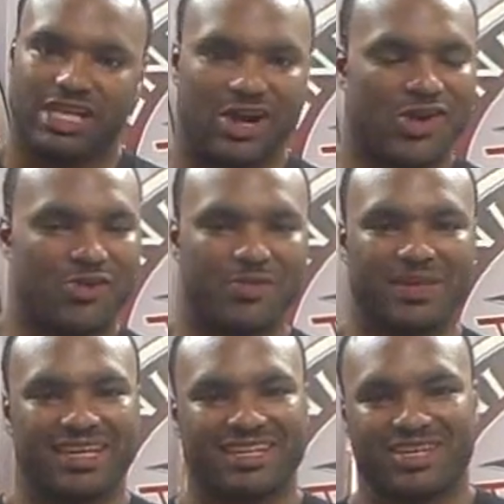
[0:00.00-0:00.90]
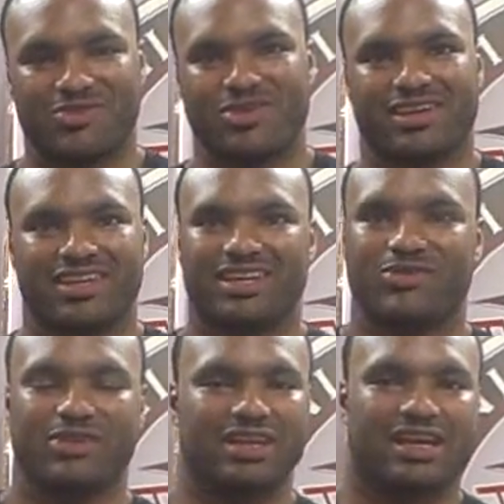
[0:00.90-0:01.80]
Oh, we've been getting good work
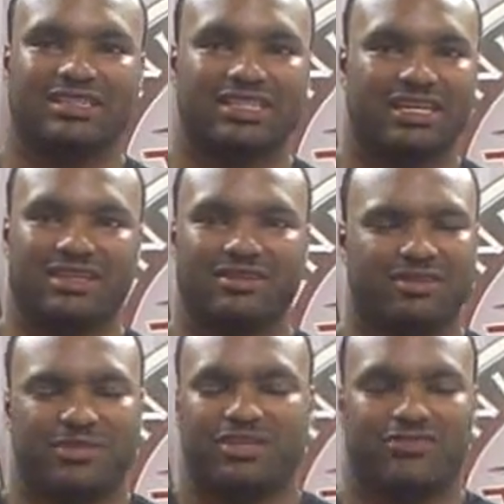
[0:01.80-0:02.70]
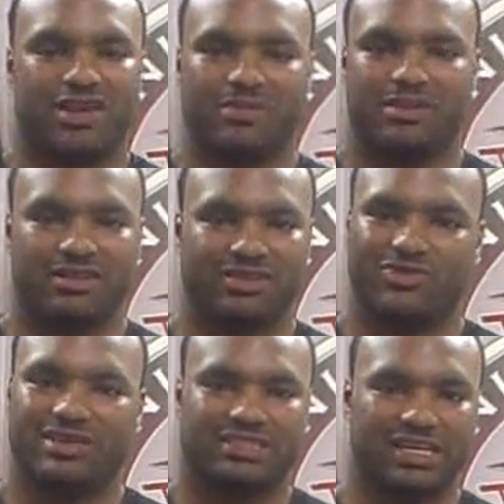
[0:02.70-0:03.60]
in with, like I said, the big family,
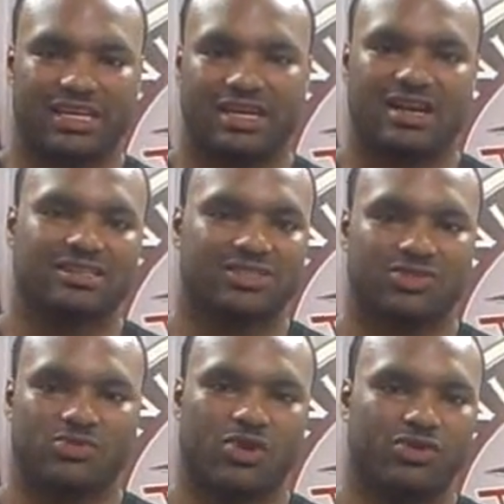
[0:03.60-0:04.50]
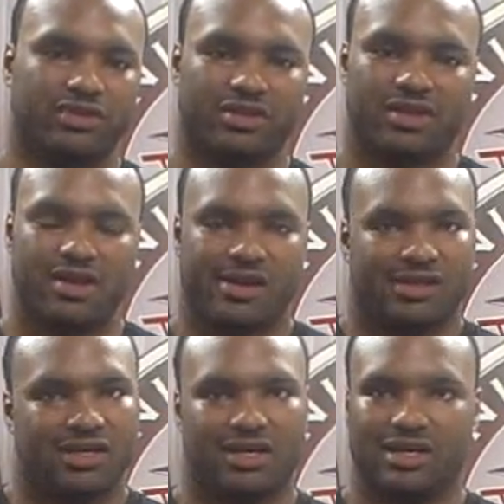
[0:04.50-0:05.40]
USA, Hustle, Ronin.
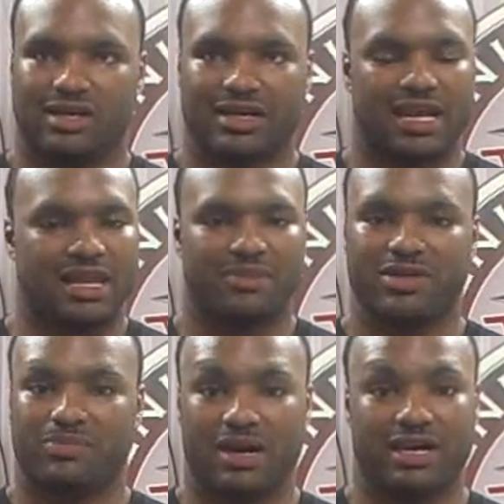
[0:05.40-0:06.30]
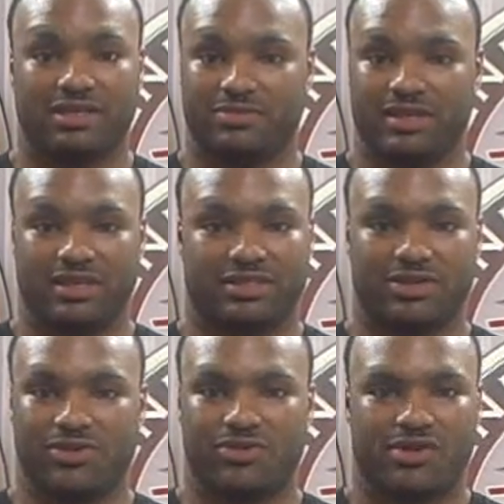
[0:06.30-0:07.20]
I got a lot of big bodies, man,
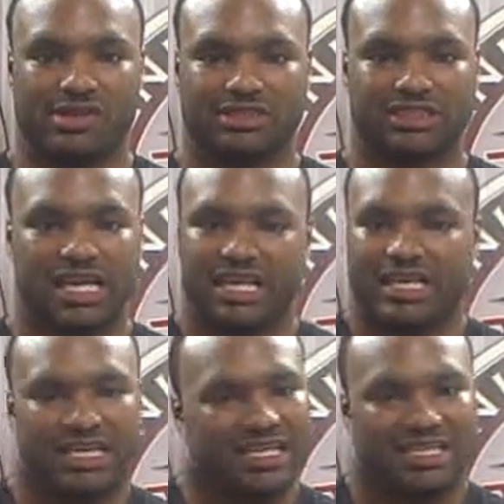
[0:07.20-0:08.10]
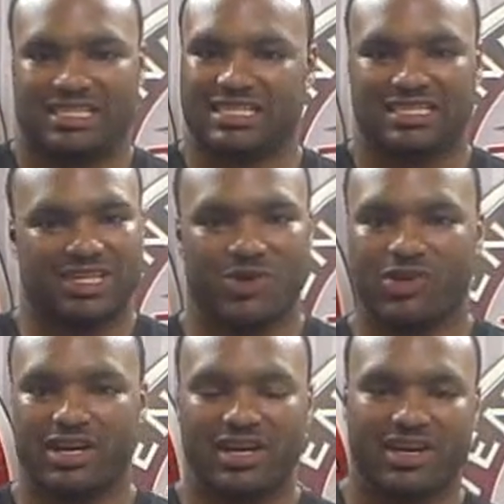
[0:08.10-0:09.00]
so just
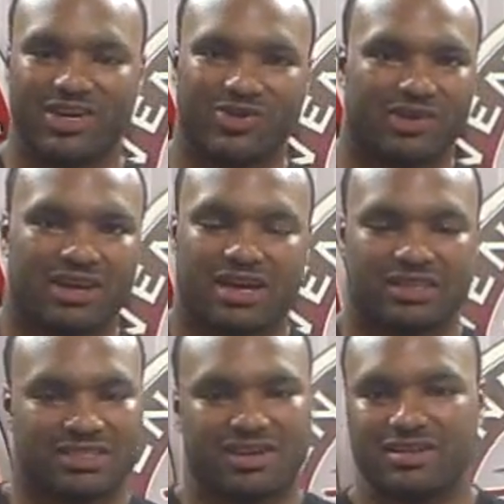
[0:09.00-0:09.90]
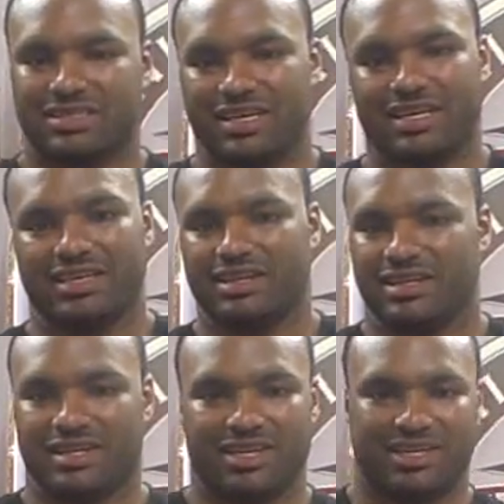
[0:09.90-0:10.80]
going in there, doing a lot of Shark Tank,
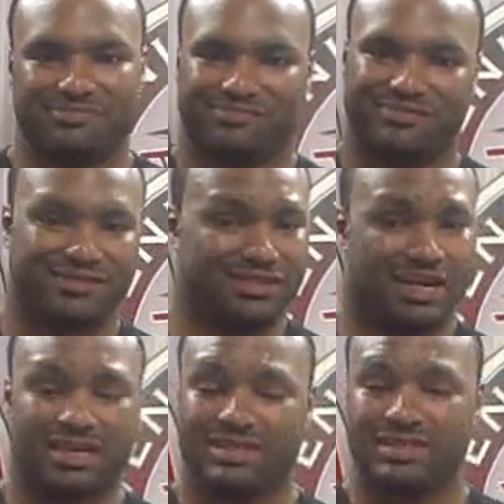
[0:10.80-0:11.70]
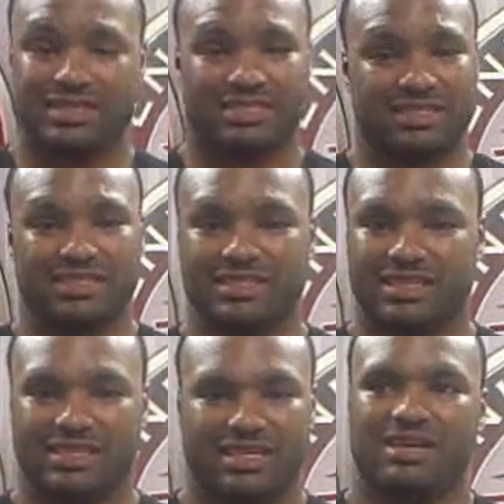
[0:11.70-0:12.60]
a lot of conditioning,
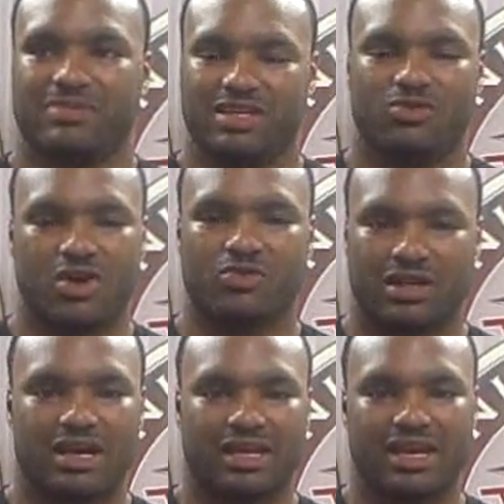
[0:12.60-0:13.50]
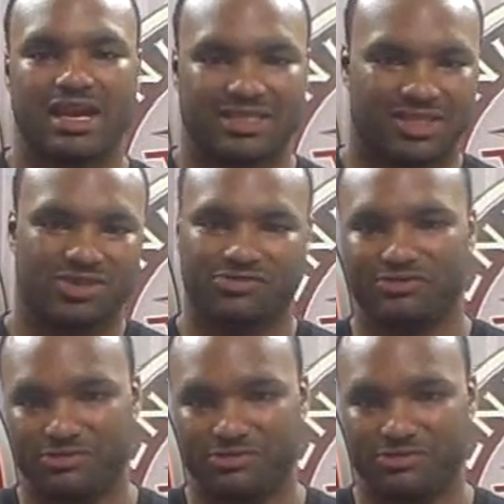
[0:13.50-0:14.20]
and I'm getting to work with a lot of guys, you know,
::::
— EXERCISE —
From the line with "[0:01.80-0:02.70]" to the last line of the material, both inclusive, set down every line exactly and nothing else; omit pictures.

— RESULT OF THIS EXERCISE —
[0:01.80-0:02.70]
[0:02.70-0:03.60]
in with, like I said, the big family,
[0:03.60-0:04.50]
[0:04.50-0:05.40]
USA, Hustle, Ronin.
[0:05.40-0:06.30]
[0:06.30-0:07.20]
I got a lot of big bodies, man,
[0:07.20-0:08.10]
[0:08.10-0:09.00]
so just
[0:09.00-0:09.90]
[0:09.90-0:10.80]
going in there, doing a lot of Shark Tank,
[0:10.80-0:11.70]
[0:11.70-0:12.60]
a lot of conditioning,
[0:12.60-0:13.50]
[0:13.50-0:14.20]
and I'm getting to work with a lot of guys, you know,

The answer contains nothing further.